:: Directions ::
Leave the pictures out and transcribe every record exactly.

--- Provided information ---

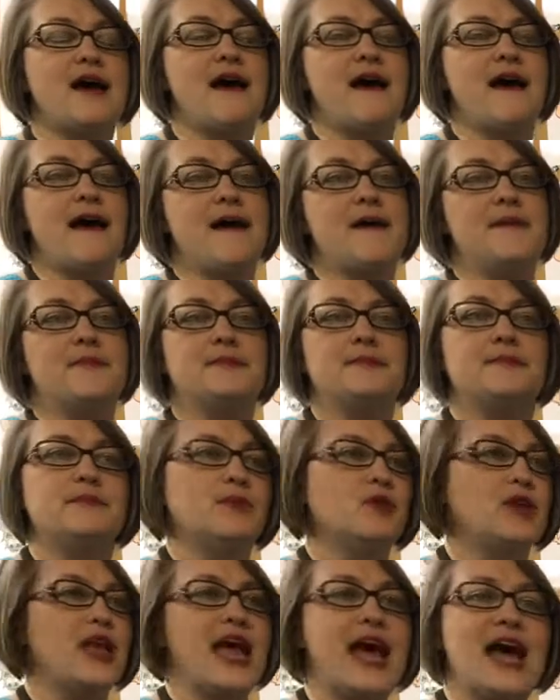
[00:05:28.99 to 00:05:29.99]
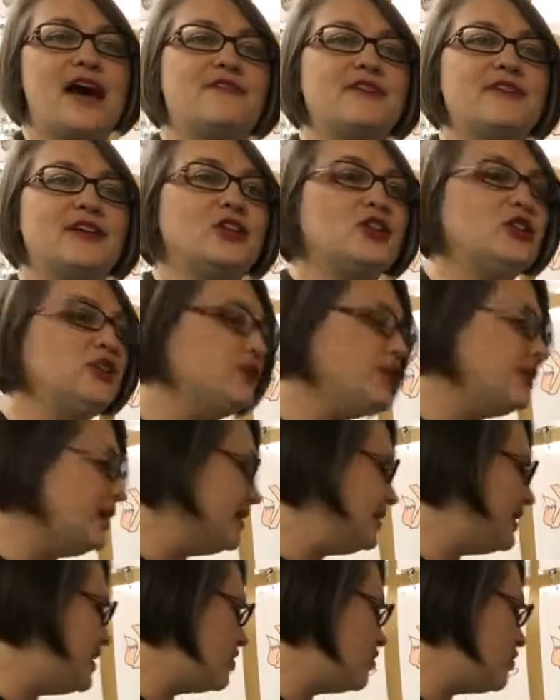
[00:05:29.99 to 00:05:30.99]
have,
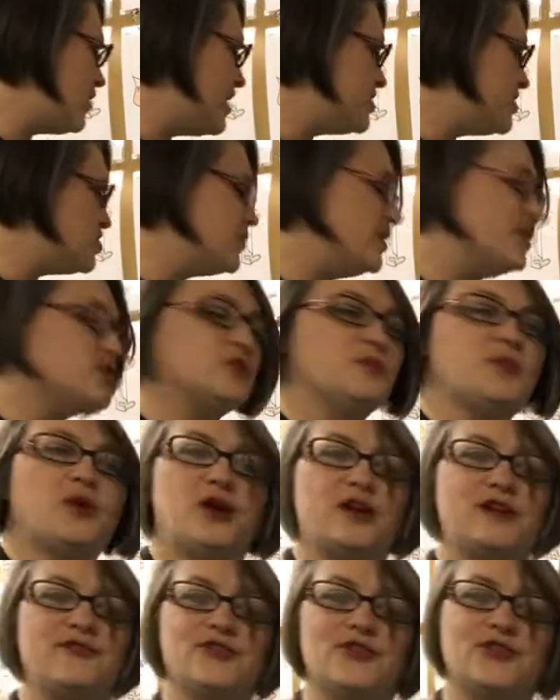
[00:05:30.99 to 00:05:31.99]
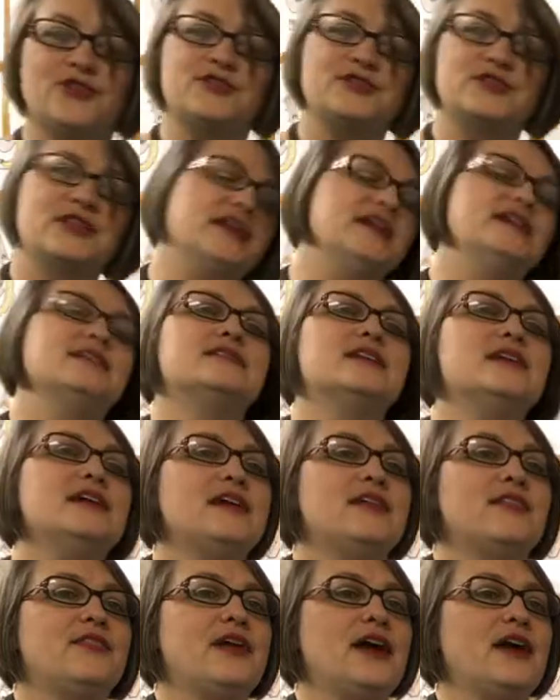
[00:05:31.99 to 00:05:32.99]
including a graduation party for those kids
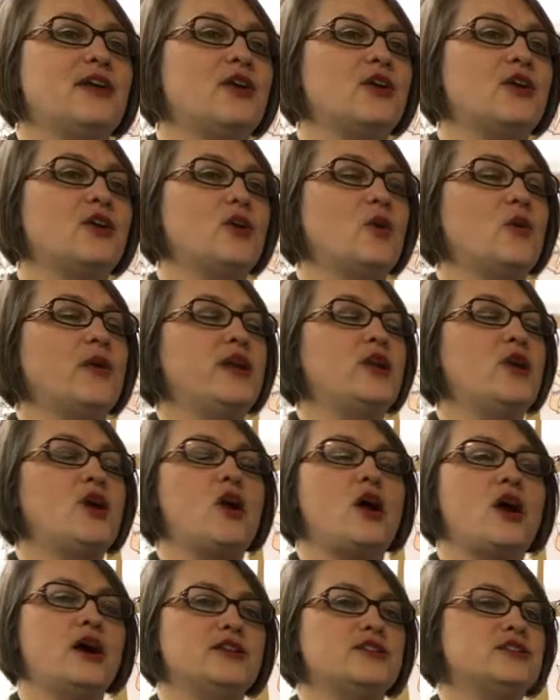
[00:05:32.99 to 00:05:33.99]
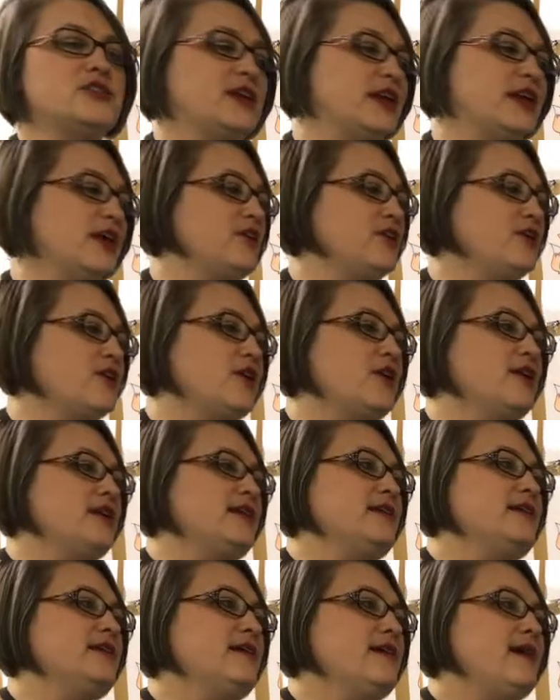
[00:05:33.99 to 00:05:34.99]
that are going on to
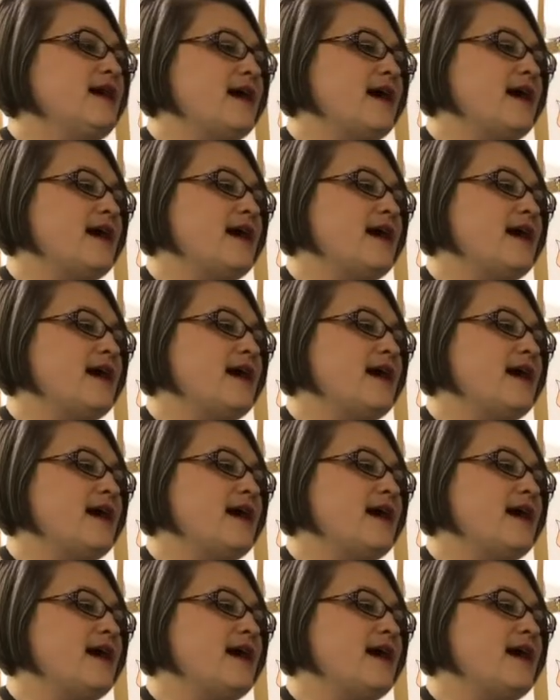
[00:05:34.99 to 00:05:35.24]
kindergarten.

---

:: Task response ::
[00:05:28.99 to 00:05:29.99]
[00:05:29.99 to 00:05:30.99]
have,
[00:05:30.99 to 00:05:31.99]
[00:05:31.99 to 00:05:32.99]
including a graduation party for those kids
[00:05:32.99 to 00:05:33.99]
[00:05:33.99 to 00:05:34.99]
that are going on to
[00:05:34.99 to 00:05:35.24]
kindergarten.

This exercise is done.